Done and Almost Done


The bed's done. The photo does not remotely convey how HUGE this thing is. Ignore the sloppiness. It was just thrown on the platform and there was a lot of clean up. The guy putting it together is AWESOME. So awesome. He's taking the dresser with him to do while I'm at work and he'll bring it back and finish the end tables tomorrow night.

VERY VERY VERY happy and can't wait to test out the awesomeness tonight!!!!

Monday, August 9, 2010

Carla - Knooows This- Much- Is. Truuuuuuee!!!!


I've been watching a lot of episodes of "Modern Family" again lately. My favorite is "Great Expectations", when Claire gets "Izzy" LaFountaine from Spandau Ballet (not really) for Phil for their anniversary. That episode to me is the quintessential "Modern Family" episode. The photo I posted has Ed Norton (Izzy Lafountaine) photoshopped in as a fictitious band member (the guy back right, he's wearing the identical outfit, but standing tall). As another part of that episode, there are numerous references to Sloppy Jays (Jay's version of Sloppy Joes) and I have been majorly needing a Sloppy Joe ever since.

Well, I finally made them tonight. I haven't had them since I was a kid. I'm not as disappointed with this as when I tried to recapture the SpaghettiOs magic to no avail. OMG, I made them SO sloppy and they didn't taste as good as I recall, but not that bad either. I felt like I had a little glimpse of the past and I'm grateful. I toasted the buns on the panini maker so you know, I still kept them sort of current.

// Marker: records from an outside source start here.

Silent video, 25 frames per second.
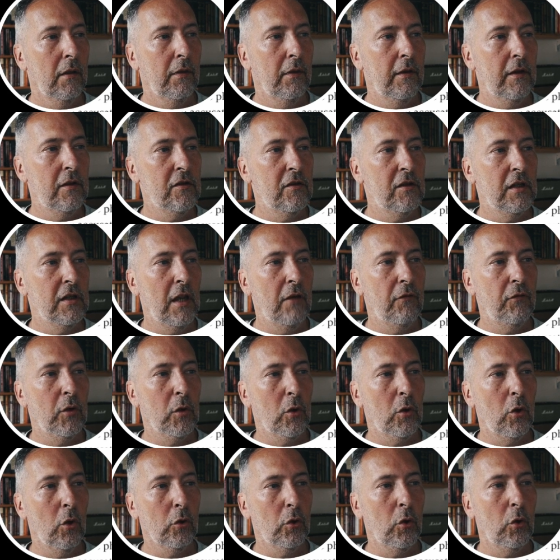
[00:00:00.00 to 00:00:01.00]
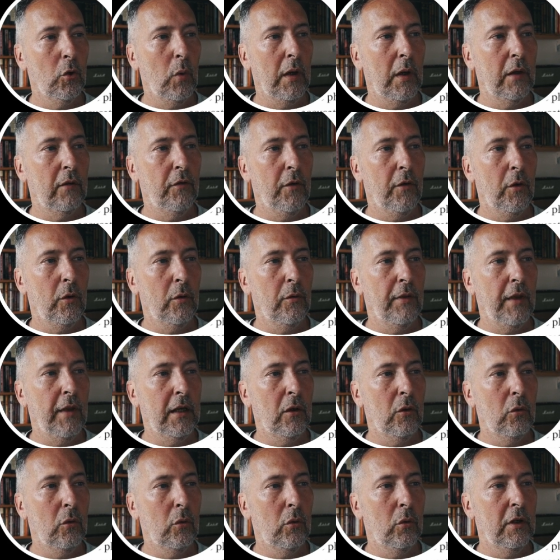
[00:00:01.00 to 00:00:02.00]
This nephew got Huawei phone,
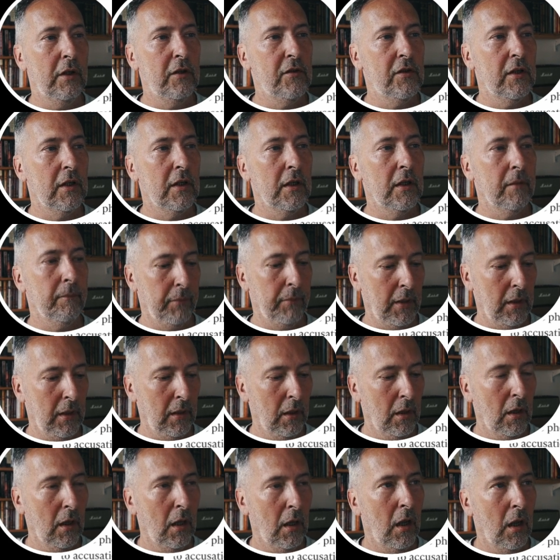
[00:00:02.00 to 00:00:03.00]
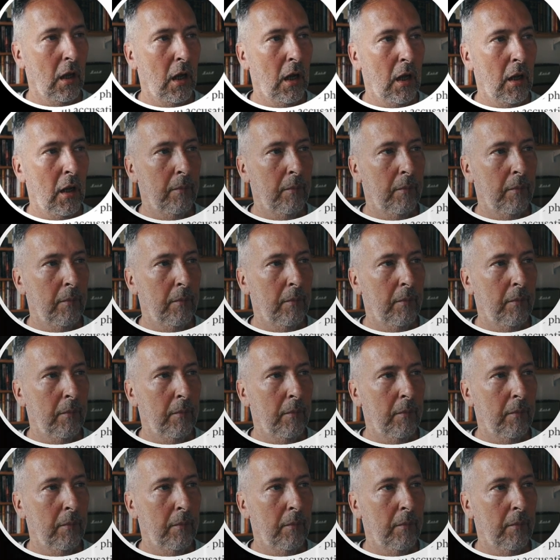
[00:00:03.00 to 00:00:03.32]
they all listening. Um,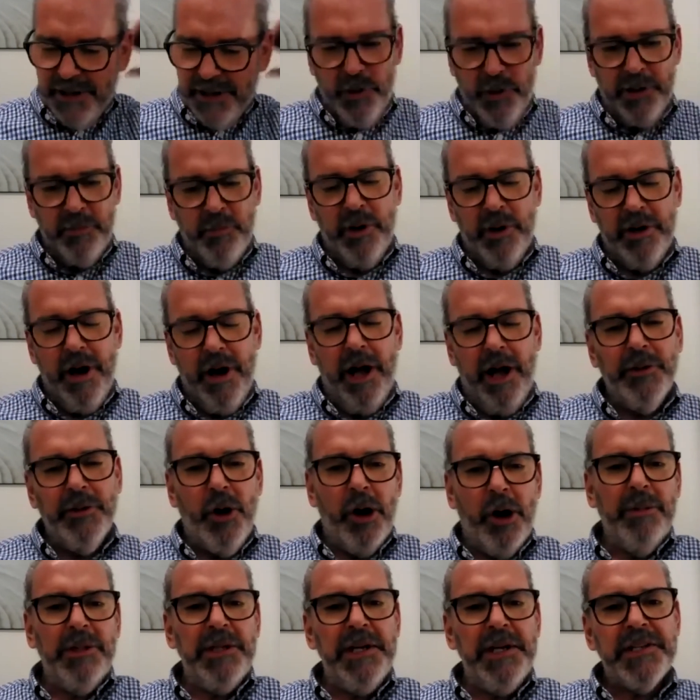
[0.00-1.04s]
What I'll
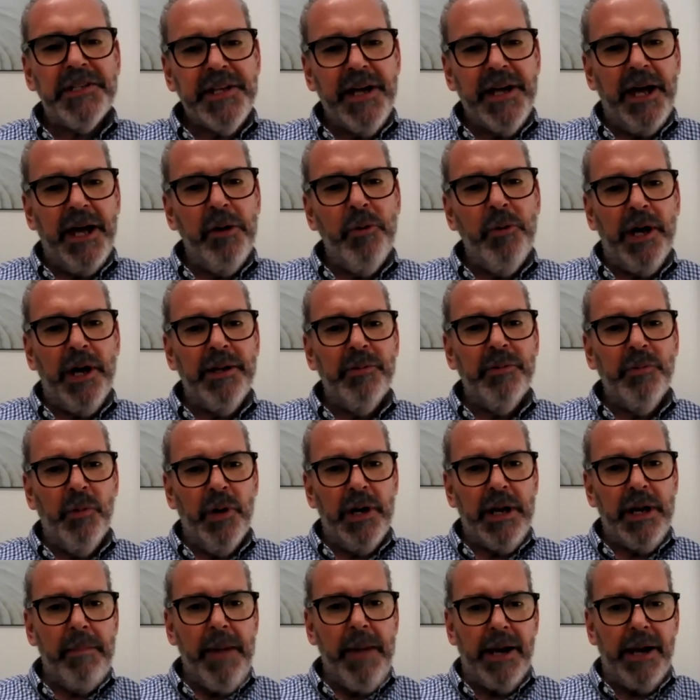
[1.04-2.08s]
normally say when
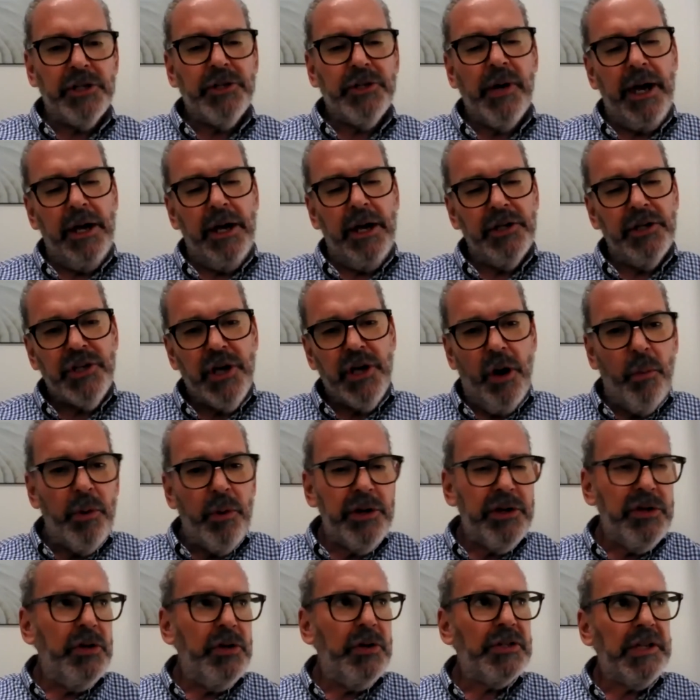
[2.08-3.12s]
I'm at a trade show, we're
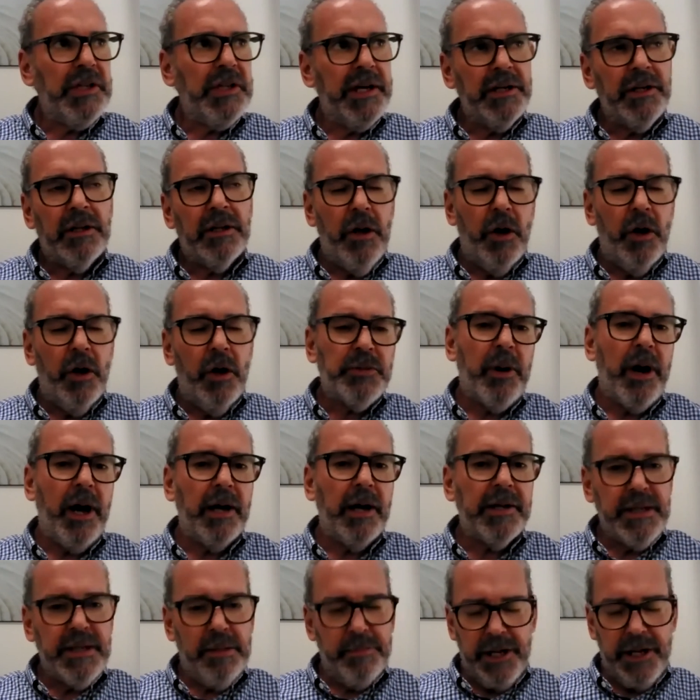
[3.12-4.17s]
usually in close
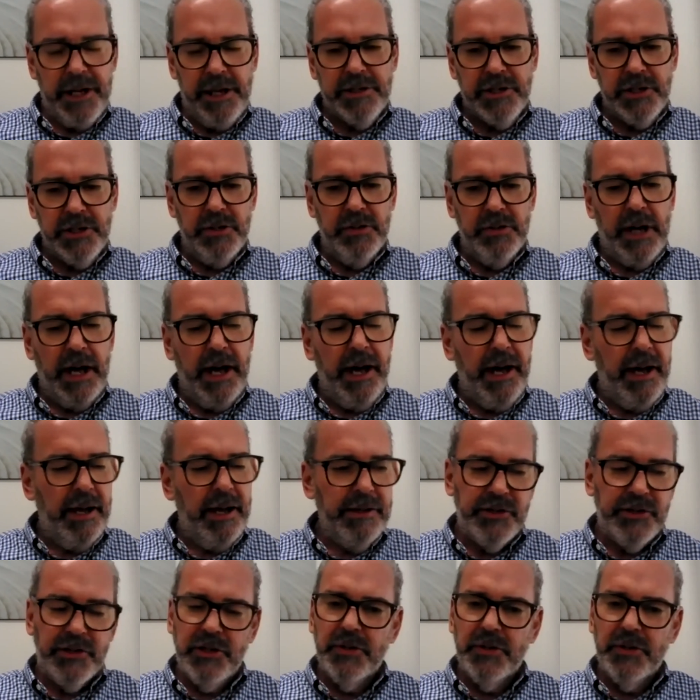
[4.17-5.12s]
proximity to you guys.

I think I'm good on Sloppy Joes for quite awhile. Quite a long while.

Sunday, August 8, 2010

World's Strongest Man Needed...


Holy Fucking Shit is my new furniture heavy. One of the poor bastards delivering it fell. I almost started crying when I realized I could NOT move the semi-precarious configuration (they were kind of placed stone hengey like and I was terrified that one of the cats could have gotten crushed if the load shifted. So over the course of an hr I managed to get the boxes each flat to the ground and give myself a bit of walking room. My chiropractor's going to kill me when he sees the shape I'll no doubt be in by Wednesday when I see him again.

I think I might try to put the end table together tonight. I had hoped to get it all put together today especially since it arrived early, but the person I'm hiring to do it was called out of town. He'll be back Tuesday, so Tuesday evening he'll come over. I will be shocked if this is all assembled Tuesday evening, but maybe he's that good.

Meanwhile, I need ‘World’s Strongest Man,’ Mariusz Pudzianowski over here so he can lift all five immense boxes with his pinky and laugh at me using ALL of my body weight and STILL not being able to budge them.